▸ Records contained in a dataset
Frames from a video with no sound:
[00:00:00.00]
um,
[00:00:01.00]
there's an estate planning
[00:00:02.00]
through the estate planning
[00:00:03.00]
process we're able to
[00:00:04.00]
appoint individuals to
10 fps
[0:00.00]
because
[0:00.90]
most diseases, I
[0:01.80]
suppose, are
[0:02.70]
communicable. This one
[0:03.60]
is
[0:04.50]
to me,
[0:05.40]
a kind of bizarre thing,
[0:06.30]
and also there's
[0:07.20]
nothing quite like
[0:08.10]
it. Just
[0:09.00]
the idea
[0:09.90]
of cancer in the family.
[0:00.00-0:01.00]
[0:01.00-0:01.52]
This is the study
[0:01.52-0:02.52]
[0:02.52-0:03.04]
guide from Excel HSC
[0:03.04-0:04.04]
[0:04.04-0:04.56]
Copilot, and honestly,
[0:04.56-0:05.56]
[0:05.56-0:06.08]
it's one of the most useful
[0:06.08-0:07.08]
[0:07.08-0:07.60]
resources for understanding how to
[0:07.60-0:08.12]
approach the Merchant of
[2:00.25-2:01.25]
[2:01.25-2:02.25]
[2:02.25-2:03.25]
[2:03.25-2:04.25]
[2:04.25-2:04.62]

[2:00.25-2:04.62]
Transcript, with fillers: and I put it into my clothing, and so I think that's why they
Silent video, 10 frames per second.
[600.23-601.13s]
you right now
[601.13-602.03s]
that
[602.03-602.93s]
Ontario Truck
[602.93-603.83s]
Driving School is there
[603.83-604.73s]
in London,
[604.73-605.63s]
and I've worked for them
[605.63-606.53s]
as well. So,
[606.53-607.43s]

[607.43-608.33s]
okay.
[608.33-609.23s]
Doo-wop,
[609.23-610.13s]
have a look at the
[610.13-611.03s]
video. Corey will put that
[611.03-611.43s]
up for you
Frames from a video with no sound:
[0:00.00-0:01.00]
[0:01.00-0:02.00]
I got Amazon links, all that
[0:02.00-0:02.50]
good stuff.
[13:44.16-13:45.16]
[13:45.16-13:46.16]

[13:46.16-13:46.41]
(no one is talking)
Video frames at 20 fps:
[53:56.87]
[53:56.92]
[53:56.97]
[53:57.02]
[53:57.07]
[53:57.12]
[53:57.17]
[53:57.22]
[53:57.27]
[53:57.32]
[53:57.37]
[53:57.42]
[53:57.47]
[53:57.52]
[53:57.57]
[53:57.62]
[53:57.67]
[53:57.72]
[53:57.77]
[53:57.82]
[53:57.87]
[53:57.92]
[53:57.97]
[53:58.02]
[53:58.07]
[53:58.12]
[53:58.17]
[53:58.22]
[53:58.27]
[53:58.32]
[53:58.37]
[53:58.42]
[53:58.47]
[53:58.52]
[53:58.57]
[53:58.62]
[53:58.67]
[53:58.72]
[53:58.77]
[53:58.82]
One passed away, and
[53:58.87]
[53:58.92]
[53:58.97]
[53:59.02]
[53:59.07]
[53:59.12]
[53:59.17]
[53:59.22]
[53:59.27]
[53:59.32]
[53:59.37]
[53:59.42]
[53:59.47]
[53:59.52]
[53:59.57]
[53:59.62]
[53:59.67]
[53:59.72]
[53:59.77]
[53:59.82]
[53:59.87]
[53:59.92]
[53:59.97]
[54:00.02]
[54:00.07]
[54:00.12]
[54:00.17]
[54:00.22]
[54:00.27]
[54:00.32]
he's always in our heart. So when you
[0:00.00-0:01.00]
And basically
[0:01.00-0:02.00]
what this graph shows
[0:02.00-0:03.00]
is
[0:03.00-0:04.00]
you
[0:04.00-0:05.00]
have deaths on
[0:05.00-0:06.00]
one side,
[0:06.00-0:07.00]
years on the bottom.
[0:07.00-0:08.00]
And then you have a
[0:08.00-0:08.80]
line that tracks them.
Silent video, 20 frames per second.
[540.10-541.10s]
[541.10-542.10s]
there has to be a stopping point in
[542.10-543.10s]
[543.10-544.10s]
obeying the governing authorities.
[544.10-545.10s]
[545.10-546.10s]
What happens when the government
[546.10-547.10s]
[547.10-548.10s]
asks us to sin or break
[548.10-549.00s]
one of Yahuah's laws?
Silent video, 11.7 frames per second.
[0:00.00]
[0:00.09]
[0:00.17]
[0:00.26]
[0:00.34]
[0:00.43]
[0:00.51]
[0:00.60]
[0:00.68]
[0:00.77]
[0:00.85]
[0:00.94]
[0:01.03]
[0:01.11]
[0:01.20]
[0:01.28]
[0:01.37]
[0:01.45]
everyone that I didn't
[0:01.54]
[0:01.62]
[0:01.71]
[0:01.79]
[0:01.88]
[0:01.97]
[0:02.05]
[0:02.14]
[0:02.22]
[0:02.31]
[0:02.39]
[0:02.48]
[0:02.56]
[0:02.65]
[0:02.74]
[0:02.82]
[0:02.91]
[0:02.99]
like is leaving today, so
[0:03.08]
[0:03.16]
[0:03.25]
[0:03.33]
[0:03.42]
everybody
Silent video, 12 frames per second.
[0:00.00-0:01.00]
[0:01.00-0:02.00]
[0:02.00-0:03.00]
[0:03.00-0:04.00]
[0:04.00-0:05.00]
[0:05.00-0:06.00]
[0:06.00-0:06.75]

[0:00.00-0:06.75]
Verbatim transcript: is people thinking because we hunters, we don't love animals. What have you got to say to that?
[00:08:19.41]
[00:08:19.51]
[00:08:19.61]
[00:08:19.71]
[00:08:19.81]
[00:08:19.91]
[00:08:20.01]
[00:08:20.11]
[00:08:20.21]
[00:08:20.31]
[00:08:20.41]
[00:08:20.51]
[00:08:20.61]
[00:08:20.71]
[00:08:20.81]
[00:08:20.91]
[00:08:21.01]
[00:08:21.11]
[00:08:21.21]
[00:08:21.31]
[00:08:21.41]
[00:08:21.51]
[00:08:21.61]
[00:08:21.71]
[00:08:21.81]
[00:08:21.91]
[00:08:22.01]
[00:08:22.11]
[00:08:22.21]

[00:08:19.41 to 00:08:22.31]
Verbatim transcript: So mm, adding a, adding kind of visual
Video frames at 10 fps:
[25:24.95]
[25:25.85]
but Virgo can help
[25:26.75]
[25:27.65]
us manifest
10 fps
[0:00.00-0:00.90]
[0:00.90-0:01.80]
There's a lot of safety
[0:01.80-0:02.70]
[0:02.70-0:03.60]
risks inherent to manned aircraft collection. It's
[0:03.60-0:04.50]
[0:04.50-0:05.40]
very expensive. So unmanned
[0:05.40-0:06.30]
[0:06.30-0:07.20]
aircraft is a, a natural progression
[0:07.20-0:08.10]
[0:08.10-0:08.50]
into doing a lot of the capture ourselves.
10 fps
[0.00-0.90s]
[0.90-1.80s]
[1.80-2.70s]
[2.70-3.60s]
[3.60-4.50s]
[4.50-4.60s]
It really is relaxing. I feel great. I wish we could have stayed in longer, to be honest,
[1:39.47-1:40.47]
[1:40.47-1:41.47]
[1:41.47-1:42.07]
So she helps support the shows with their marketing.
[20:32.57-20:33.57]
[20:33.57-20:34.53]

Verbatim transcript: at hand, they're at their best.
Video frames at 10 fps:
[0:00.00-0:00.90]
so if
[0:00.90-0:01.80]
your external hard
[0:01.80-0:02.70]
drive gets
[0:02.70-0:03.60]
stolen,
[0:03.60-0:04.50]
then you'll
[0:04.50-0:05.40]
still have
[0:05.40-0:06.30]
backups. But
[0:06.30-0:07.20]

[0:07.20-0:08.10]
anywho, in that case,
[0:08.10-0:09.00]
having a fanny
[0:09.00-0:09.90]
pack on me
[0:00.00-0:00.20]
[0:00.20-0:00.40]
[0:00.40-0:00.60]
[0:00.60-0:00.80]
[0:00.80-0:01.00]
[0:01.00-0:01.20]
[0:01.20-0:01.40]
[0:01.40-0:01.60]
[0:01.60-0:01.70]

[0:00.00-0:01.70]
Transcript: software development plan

▸ PROBLEM TO WORK ON
The lines to output run from the one containing "[1:39.47-1:40.47]" to the last line of the entries; give them back exactly.

▸ ANSWER BOX
[1:39.47-1:40.47]
[1:40.47-1:41.47]
[1:41.47-1:42.07]
So she helps support the shows with their marketing.
[20:32.57-20:33.57]
[20:33.57-20:34.53]

Verbatim transcript: at hand, they're at their best.
Video frames at 10 fps:
[0:00.00-0:00.90]
so if
[0:00.90-0:01.80]
your external hard
[0:01.80-0:02.70]
drive gets
[0:02.70-0:03.60]
stolen,
[0:03.60-0:04.50]
then you'll
[0:04.50-0:05.40]
still have
[0:05.40-0:06.30]
backups. But
[0:06.30-0:07.20]

[0:07.20-0:08.10]
anywho, in that case,
[0:08.10-0:09.00]
having a fanny
[0:09.00-0:09.90]
pack on me
[0:00.00-0:00.20]
[0:00.20-0:00.40]
[0:00.40-0:00.60]
[0:00.60-0:00.80]
[0:00.80-0:01.00]
[0:01.00-0:01.20]
[0:01.20-0:01.40]
[0:01.40-0:01.60]
[0:01.60-0:01.70]

[0:00.00-0:01.70]
Transcript: software development plan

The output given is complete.